(Dataset excerpts)
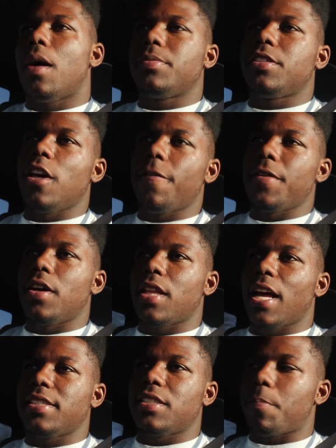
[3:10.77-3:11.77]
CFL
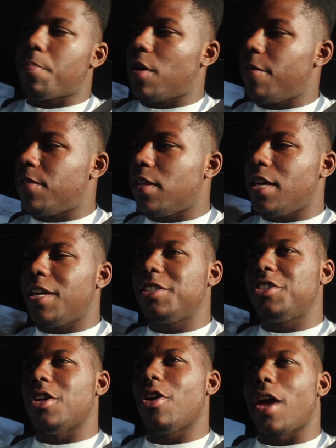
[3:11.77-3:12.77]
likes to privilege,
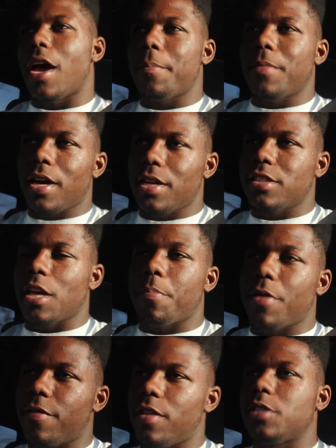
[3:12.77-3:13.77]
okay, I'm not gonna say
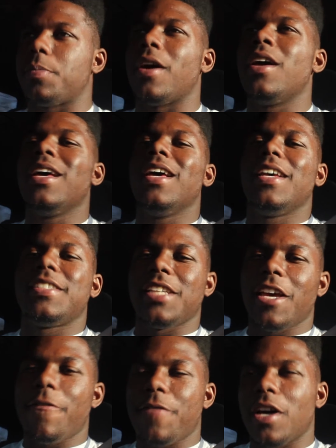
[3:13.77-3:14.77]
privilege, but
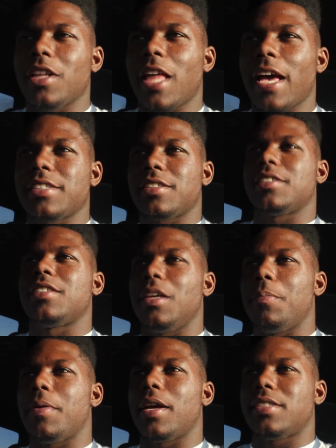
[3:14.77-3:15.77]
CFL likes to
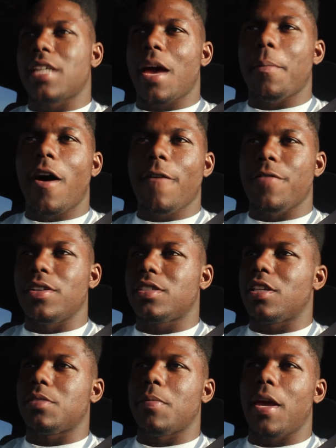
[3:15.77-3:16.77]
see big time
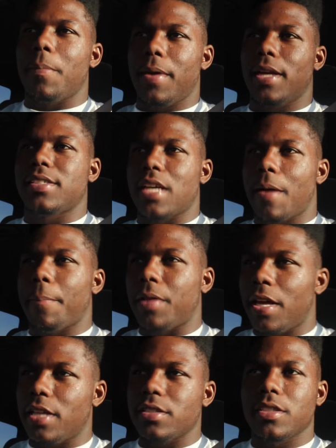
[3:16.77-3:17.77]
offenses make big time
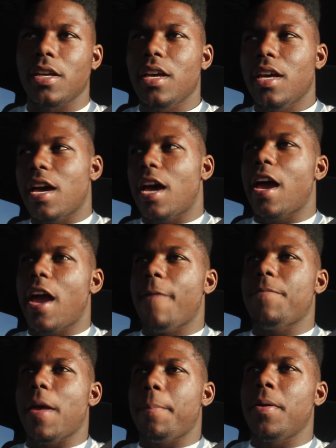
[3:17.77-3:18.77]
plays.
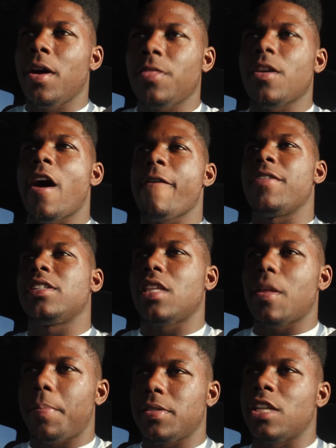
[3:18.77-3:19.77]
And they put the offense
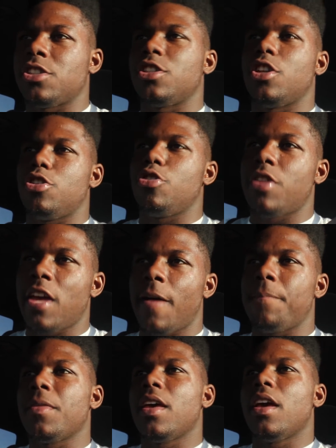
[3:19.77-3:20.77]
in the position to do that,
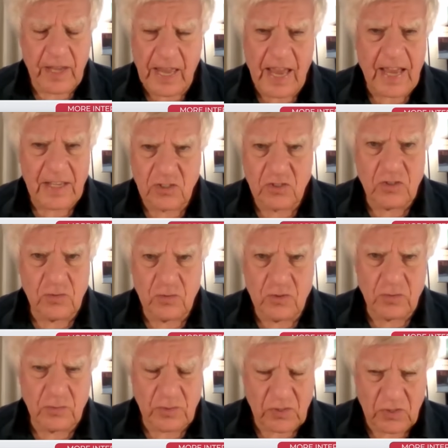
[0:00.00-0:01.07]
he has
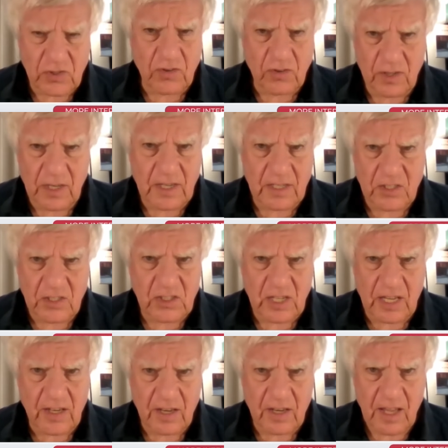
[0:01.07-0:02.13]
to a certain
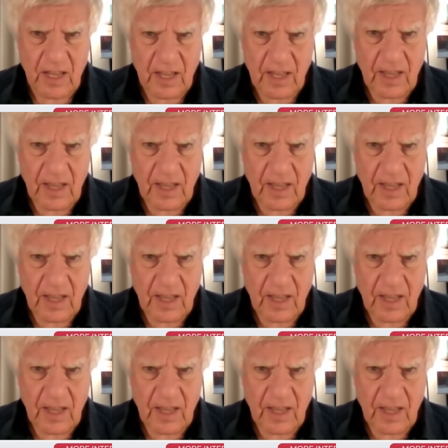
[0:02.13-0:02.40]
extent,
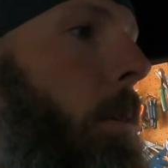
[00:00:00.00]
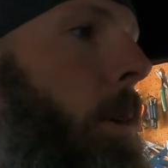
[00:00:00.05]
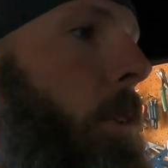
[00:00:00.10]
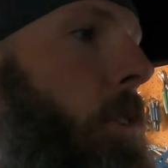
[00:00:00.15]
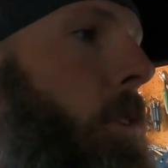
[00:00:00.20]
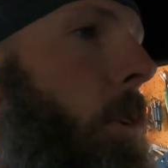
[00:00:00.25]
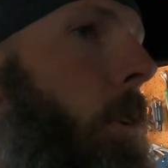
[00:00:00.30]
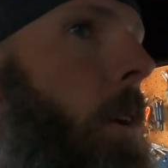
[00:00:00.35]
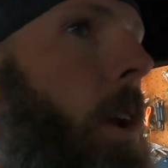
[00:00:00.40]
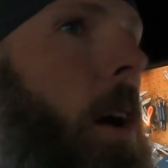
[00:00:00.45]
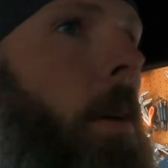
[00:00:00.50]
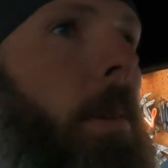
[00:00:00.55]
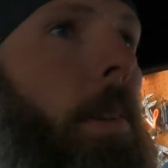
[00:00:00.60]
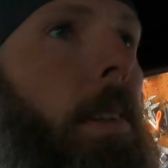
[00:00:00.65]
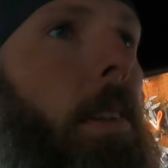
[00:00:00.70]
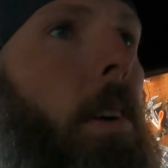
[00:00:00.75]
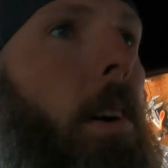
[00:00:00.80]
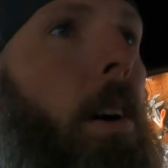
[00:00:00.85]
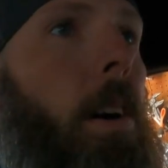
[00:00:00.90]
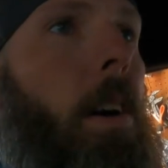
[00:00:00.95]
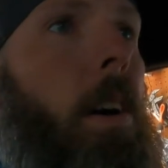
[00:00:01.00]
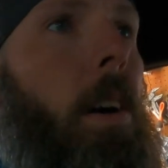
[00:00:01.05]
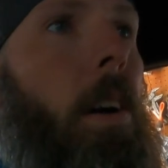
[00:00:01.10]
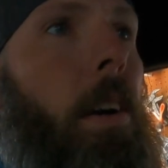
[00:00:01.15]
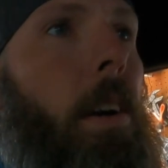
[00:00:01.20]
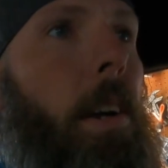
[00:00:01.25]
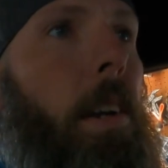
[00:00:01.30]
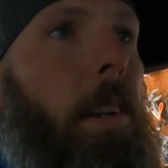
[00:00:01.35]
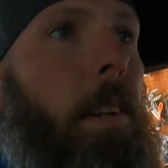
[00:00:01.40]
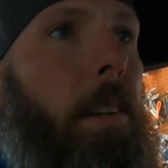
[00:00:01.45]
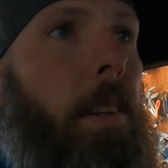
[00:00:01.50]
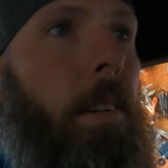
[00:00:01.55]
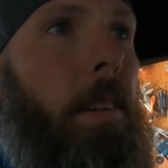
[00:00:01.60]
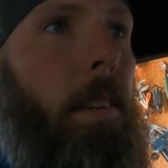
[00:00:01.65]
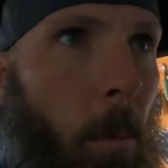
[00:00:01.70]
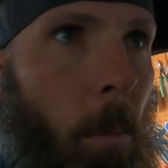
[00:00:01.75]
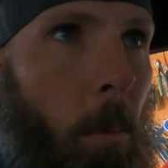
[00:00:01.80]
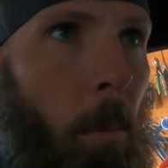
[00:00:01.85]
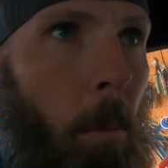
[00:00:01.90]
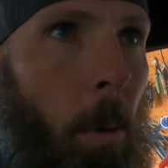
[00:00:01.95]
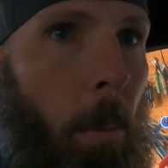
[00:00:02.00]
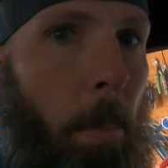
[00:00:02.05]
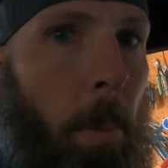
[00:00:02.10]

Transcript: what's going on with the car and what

# [ACTIVITY]
Lines from the one containing "[00:00:01.70]" through the end of the entries above, both included, are to be written out exactly; no pictures and no other lines.

# [WRITTEN SOLUTION]
[00:00:01.70]
[00:00:01.75]
[00:00:01.80]
[00:00:01.85]
[00:00:01.90]
[00:00:01.95]
[00:00:02.00]
[00:00:02.05]
[00:00:02.10]

Transcript: what's going on with the car and what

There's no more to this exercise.